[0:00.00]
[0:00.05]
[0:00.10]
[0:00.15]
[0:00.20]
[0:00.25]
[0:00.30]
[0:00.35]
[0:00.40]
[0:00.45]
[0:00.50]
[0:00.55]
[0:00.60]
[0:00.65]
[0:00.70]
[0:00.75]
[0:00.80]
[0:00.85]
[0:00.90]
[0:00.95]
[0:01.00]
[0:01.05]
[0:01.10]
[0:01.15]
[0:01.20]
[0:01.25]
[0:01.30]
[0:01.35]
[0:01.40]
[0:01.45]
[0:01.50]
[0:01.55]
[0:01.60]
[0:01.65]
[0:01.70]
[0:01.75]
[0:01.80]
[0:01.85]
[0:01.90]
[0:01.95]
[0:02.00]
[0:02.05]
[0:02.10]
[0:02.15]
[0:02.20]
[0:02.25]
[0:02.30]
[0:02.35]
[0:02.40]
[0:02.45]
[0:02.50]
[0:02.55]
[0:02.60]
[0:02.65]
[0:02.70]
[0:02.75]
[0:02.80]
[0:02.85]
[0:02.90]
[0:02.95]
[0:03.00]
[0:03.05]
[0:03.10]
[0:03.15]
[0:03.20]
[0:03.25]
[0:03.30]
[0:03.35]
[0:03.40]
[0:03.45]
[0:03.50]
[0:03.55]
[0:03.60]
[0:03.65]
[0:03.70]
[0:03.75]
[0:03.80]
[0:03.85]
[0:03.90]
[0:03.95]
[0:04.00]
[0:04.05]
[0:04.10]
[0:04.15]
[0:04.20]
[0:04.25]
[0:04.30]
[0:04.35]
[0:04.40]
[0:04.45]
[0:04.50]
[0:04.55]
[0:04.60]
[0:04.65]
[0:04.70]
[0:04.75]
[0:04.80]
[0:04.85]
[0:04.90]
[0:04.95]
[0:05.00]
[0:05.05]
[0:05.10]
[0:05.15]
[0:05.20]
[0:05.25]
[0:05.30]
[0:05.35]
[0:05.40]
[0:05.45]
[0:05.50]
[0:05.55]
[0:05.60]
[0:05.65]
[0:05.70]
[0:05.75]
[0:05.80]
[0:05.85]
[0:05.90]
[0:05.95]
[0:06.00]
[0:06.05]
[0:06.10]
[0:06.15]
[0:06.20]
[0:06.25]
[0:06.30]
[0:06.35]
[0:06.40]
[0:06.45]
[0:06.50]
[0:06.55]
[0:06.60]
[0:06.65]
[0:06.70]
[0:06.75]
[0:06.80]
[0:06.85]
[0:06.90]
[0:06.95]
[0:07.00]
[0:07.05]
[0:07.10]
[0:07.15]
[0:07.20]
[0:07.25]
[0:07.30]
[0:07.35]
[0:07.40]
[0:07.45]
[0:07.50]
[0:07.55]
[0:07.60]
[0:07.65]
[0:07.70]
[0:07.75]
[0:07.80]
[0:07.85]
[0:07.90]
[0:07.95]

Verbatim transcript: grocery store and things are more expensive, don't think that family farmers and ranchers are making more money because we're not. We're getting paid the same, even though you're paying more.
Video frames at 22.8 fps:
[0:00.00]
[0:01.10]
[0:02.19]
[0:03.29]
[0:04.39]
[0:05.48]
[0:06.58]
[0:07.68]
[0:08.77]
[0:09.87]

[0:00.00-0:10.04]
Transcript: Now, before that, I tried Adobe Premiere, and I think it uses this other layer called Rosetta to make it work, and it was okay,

# TASK DETAILS
Write the material above out again, exactly as it reads.

# WRITTEN REPLY
[0:00.00]
[0:00.05]
[0:00.10]
[0:00.15]
[0:00.20]
[0:00.25]
[0:00.30]
[0:00.35]
[0:00.40]
[0:00.45]
[0:00.50]
[0:00.55]
[0:00.60]
[0:00.65]
[0:00.70]
[0:00.75]
[0:00.80]
[0:00.85]
[0:00.90]
[0:00.95]
[0:01.00]
[0:01.05]
[0:01.10]
[0:01.15]
[0:01.20]
[0:01.25]
[0:01.30]
[0:01.35]
[0:01.40]
[0:01.45]
[0:01.50]
[0:01.55]
[0:01.60]
[0:01.65]
[0:01.70]
[0:01.75]
[0:01.80]
[0:01.85]
[0:01.90]
[0:01.95]
[0:02.00]
[0:02.05]
[0:02.10]
[0:02.15]
[0:02.20]
[0:02.25]
[0:02.30]
[0:02.35]
[0:02.40]
[0:02.45]
[0:02.50]
[0:02.55]
[0:02.60]
[0:02.65]
[0:02.70]
[0:02.75]
[0:02.80]
[0:02.85]
[0:02.90]
[0:02.95]
[0:03.00]
[0:03.05]
[0:03.10]
[0:03.15]
[0:03.20]
[0:03.25]
[0:03.30]
[0:03.35]
[0:03.40]
[0:03.45]
[0:03.50]
[0:03.55]
[0:03.60]
[0:03.65]
[0:03.70]
[0:03.75]
[0:03.80]
[0:03.85]
[0:03.90]
[0:03.95]
[0:04.00]
[0:04.05]
[0:04.10]
[0:04.15]
[0:04.20]
[0:04.25]
[0:04.30]
[0:04.35]
[0:04.40]
[0:04.45]
[0:04.50]
[0:04.55]
[0:04.60]
[0:04.65]
[0:04.70]
[0:04.75]
[0:04.80]
[0:04.85]
[0:04.90]
[0:04.95]
[0:05.00]
[0:05.05]
[0:05.10]
[0:05.15]
[0:05.20]
[0:05.25]
[0:05.30]
[0:05.35]
[0:05.40]
[0:05.45]
[0:05.50]
[0:05.55]
[0:05.60]
[0:05.65]
[0:05.70]
[0:05.75]
[0:05.80]
[0:05.85]
[0:05.90]
[0:05.95]
[0:06.00]
[0:06.05]
[0:06.10]
[0:06.15]
[0:06.20]
[0:06.25]
[0:06.30]
[0:06.35]
[0:06.40]
[0:06.45]
[0:06.50]
[0:06.55]
[0:06.60]
[0:06.65]
[0:06.70]
[0:06.75]
[0:06.80]
[0:06.85]
[0:06.90]
[0:06.95]
[0:07.00]
[0:07.05]
[0:07.10]
[0:07.15]
[0:07.20]
[0:07.25]
[0:07.30]
[0:07.35]
[0:07.40]
[0:07.45]
[0:07.50]
[0:07.55]
[0:07.60]
[0:07.65]
[0:07.70]
[0:07.75]
[0:07.80]
[0:07.85]
[0:07.90]
[0:07.95]

Verbatim transcript: grocery store and things are more expensive, don't think that family farmers and ranchers are making more money because we're not. We're getting paid the same, even though you're paying more.
Video frames at 22.8 fps:
[0:00.00]
[0:01.10]
[0:02.19]
[0:03.29]
[0:04.39]
[0:05.48]
[0:06.58]
[0:07.68]
[0:08.77]
[0:09.87]

[0:00.00-0:10.04]
Transcript: Now, before that, I tried Adobe Premiere, and I think it uses this other layer called Rosetta to make it work, and it was okay,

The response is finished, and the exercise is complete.